Exercise aim:
Nothing in the records that follow should differ once you have copied them out.

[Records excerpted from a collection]

»»

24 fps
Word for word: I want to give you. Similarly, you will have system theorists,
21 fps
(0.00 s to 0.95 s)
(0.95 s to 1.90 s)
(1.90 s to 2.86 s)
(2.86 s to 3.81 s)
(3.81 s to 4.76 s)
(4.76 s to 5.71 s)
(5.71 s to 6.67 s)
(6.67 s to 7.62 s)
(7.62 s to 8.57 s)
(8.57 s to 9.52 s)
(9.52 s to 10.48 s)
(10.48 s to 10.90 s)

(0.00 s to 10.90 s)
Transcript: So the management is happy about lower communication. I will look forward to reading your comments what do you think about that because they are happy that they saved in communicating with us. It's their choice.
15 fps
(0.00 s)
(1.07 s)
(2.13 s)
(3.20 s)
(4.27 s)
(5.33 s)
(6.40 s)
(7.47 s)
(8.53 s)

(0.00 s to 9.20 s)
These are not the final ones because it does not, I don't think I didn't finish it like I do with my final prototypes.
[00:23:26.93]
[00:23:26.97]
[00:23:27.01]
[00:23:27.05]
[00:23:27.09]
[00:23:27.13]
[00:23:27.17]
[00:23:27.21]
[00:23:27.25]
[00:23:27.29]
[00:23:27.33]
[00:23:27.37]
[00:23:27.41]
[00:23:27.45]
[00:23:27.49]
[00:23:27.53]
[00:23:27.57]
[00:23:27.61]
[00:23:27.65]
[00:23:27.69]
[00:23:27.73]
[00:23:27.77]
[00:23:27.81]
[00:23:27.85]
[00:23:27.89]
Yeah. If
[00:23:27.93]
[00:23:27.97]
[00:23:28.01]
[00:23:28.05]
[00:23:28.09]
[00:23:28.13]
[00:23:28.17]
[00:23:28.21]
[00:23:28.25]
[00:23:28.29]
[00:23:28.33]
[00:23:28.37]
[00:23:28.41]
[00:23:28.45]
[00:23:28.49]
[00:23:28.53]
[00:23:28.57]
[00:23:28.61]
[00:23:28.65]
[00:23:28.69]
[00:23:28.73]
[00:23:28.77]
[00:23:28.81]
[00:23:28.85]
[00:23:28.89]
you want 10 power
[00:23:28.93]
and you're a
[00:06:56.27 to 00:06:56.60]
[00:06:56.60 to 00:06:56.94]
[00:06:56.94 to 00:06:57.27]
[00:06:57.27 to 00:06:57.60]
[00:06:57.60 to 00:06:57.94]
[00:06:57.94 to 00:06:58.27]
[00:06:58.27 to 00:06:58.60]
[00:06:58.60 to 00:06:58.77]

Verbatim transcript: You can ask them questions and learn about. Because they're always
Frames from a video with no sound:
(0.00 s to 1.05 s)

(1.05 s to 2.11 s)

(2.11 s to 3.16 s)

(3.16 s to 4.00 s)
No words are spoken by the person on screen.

««

Exercise solution:
24 fps
Word for word: I want to give you. Similarly, you will have system theorists,
21 fps
(0.00 s to 0.95 s)
(0.95 s to 1.90 s)
(1.90 s to 2.86 s)
(2.86 s to 3.81 s)
(3.81 s to 4.76 s)
(4.76 s to 5.71 s)
(5.71 s to 6.67 s)
(6.67 s to 7.62 s)
(7.62 s to 8.57 s)
(8.57 s to 9.52 s)
(9.52 s to 10.48 s)
(10.48 s to 10.90 s)

(0.00 s to 10.90 s)
Transcript: So the management is happy about lower communication. I will look forward to reading your comments what do you think about that because they are happy that they saved in communicating with us. It's their choice.
15 fps
(0.00 s)
(1.07 s)
(2.13 s)
(3.20 s)
(4.27 s)
(5.33 s)
(6.40 s)
(7.47 s)
(8.53 s)

(0.00 s to 9.20 s)
These are not the final ones because it does not, I don't think I didn't finish it like I do with my final prototypes.
[00:23:26.93]
[00:23:26.97]
[00:23:27.01]
[00:23:27.05]
[00:23:27.09]
[00:23:27.13]
[00:23:27.17]
[00:23:27.21]
[00:23:27.25]
[00:23:27.29]
[00:23:27.33]
[00:23:27.37]
[00:23:27.41]
[00:23:27.45]
[00:23:27.49]
[00:23:27.53]
[00:23:27.57]
[00:23:27.61]
[00:23:27.65]
[00:23:27.69]
[00:23:27.73]
[00:23:27.77]
[00:23:27.81]
[00:23:27.85]
[00:23:27.89]
Yeah. If
[00:23:27.93]
[00:23:27.97]
[00:23:28.01]
[00:23:28.05]
[00:23:28.09]
[00:23:28.13]
[00:23:28.17]
[00:23:28.21]
[00:23:28.25]
[00:23:28.29]
[00:23:28.33]
[00:23:28.37]
[00:23:28.41]
[00:23:28.45]
[00:23:28.49]
[00:23:28.53]
[00:23:28.57]
[00:23:28.61]
[00:23:28.65]
[00:23:28.69]
[00:23:28.73]
[00:23:28.77]
[00:23:28.81]
[00:23:28.85]
[00:23:28.89]
you want 10 power
[00:23:28.93]
and you're a
[00:06:56.27 to 00:06:56.60]
[00:06:56.60 to 00:06:56.94]
[00:06:56.94 to 00:06:57.27]
[00:06:57.27 to 00:06:57.60]
[00:06:57.60 to 00:06:57.94]
[00:06:57.94 to 00:06:58.27]
[00:06:58.27 to 00:06:58.60]
[00:06:58.60 to 00:06:58.77]

Verbatim transcript: You can ask them questions and learn about. Because they're always
Frames from a video with no sound:
(0.00 s to 1.05 s)

(1.05 s to 2.11 s)

(2.11 s to 3.16 s)

(3.16 s to 4.00 s)
No words are spoken by the person on screen.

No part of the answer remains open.